The house, built in 1972, had a moisture problem, resolved by installing sump pumps and roof gutters and repaving the flagstone patio. Two hundred roof shingles were replaced, Ahmadi says, and he had wireless sound, heating, and alarm systems installed.
The couple, who previously lived in University City, wanted a larger place to entertain and raise their family. Big selling points for this house were its swimming pool and 2 1/2 acres of landscaping, featuring a maze of dwarf English boxwoods.
The elaborate maze is guarded by copies of two ancient terracotta warriors found buried in China. Nearby, a flower bed is adorned by a stone sculpture of a woman dressed in classical garb.
Abdollahi says the children enjoy exploring the maze, and the family hosted an Easter egg hunt there. At adult parties, guests wander through the maze, drinks in hand.

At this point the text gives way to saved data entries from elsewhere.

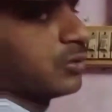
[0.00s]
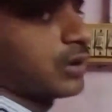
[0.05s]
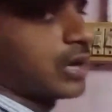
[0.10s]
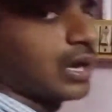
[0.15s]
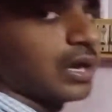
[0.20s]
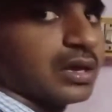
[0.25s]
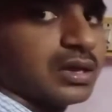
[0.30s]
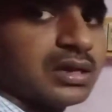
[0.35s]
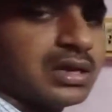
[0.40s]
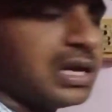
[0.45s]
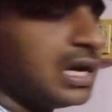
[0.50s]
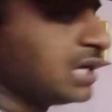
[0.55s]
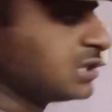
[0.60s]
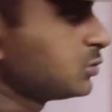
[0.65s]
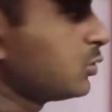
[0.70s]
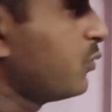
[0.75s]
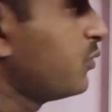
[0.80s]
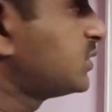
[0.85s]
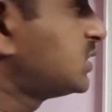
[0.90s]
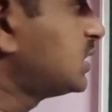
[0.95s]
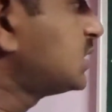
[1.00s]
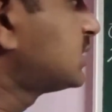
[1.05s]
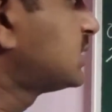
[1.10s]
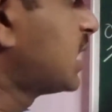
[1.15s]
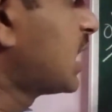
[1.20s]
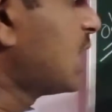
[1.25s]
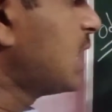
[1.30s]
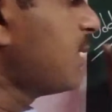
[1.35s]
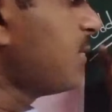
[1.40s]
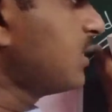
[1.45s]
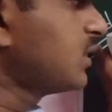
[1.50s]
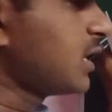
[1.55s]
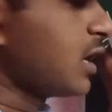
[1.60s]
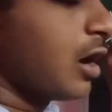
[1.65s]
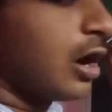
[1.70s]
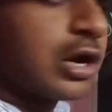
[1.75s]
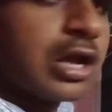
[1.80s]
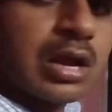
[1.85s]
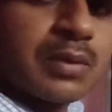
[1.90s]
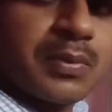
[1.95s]
Okay, so which is generally the
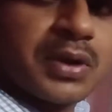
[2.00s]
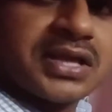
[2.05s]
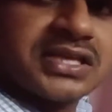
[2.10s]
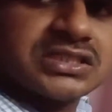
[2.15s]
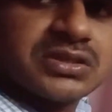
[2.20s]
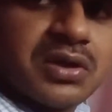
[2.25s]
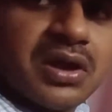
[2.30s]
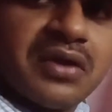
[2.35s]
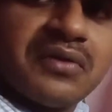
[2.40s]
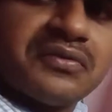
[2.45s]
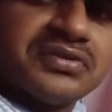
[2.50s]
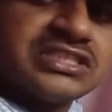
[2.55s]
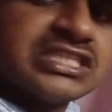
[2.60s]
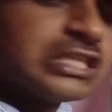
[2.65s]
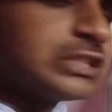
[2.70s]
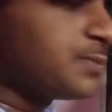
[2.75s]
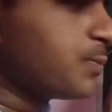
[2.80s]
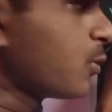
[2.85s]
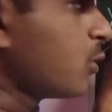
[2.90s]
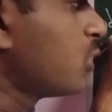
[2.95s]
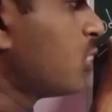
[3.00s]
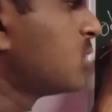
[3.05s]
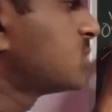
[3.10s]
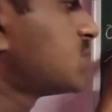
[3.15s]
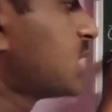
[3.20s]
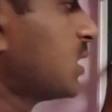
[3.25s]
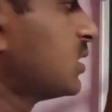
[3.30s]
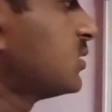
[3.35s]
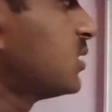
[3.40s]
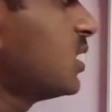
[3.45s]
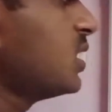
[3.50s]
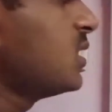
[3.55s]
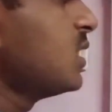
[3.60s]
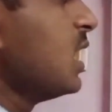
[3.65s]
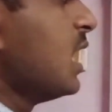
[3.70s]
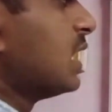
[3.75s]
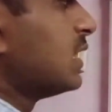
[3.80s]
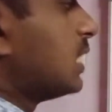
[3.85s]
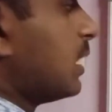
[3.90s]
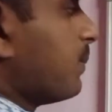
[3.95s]
odd harmonics which is produced under
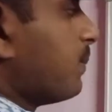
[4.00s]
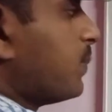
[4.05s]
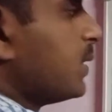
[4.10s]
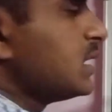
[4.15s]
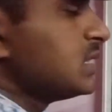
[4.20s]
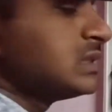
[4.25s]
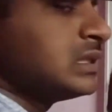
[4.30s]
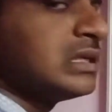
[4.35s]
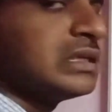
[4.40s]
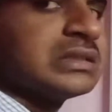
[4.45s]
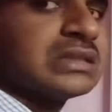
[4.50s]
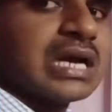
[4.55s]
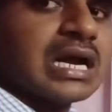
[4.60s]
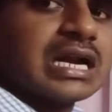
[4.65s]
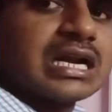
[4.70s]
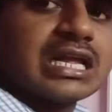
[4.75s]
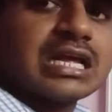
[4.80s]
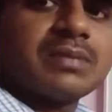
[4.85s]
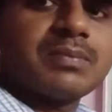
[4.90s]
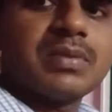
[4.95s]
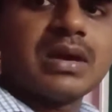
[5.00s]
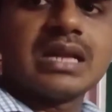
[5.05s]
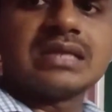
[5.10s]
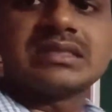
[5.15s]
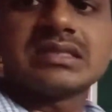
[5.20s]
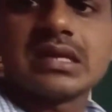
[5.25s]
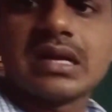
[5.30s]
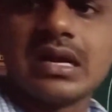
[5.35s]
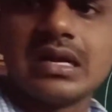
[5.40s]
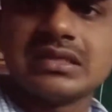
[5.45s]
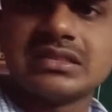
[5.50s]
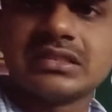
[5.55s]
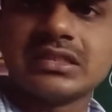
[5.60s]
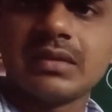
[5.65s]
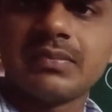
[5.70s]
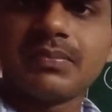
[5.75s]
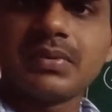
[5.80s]
the bridge is under balanced condition.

The Tudor architecture of the house was appealing, Ahmadi says: The first time he entered the dramatic foyer, with its curved walls, vaulted ceiling, and curved filigreed wrought-iron staircase, he was sold. (His wife designed curved settees for the space.)
Nine plates on the wall - "I rebel against symmetry," Abdollahi says - depict wide-eyed women.

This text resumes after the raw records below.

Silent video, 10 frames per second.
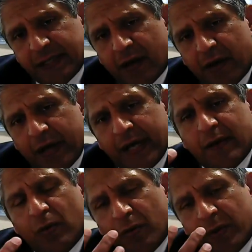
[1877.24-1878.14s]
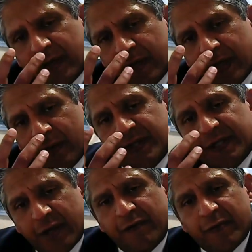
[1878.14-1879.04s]
high, or that the nose
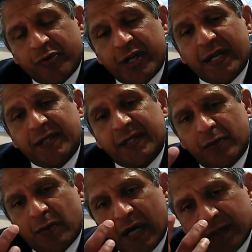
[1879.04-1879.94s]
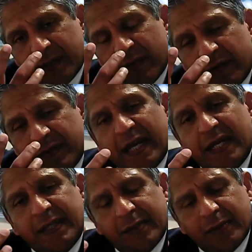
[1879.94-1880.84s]
is over projected or under
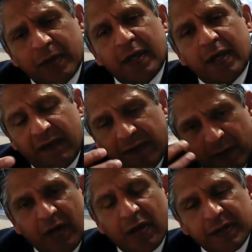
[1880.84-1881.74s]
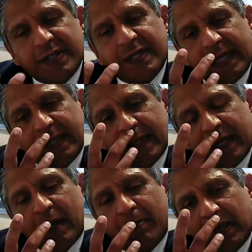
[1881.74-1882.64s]
rotated, or if you can't see that
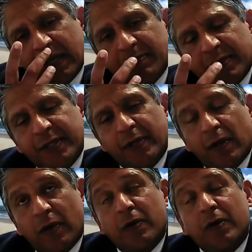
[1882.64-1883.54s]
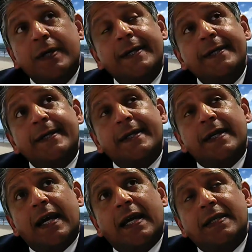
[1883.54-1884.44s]
the upper lip's too long,
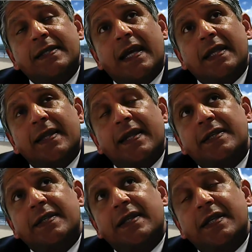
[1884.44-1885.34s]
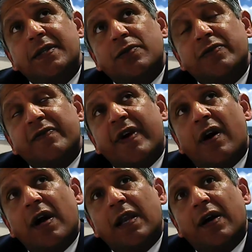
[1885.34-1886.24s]
and this is sort of
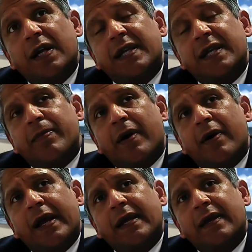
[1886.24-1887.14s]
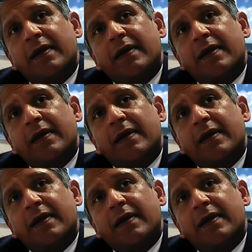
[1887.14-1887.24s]
highlighted by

The plates, by Italian artist Piero Fornasetti, were a 40th-birthday gift from her husband. Ahmadi, 43, is of German and Iranian descent (he took his Iranian mother's name). He grew up in Germany. She grew up in Iran and Switzerland. They met in Boston, where he was studying and she was visiting a friend.
The foyer, the cathedral room, the piano room, and a room where a bar will be installed in the future offer "amazing public space," Ahmadi says. But the family spends most of the time in the eat-in kitchen and the adjacent family room, where "it's very livable, even cozy."
Abdollahi shops auctions, consignment stores, and art galleries for items for the home. Some of her own abstract artwork hangs on the wall, as well, as does framed art by her children.
Recently, following family tradition, she began designing a line of rugs. For the dining room, she plans to create a modern rug, to break up the traditional Persian rug décor.
"We saw potential in the house," Ahmadi says. "We wanted to bring it back to life and into the 21st century."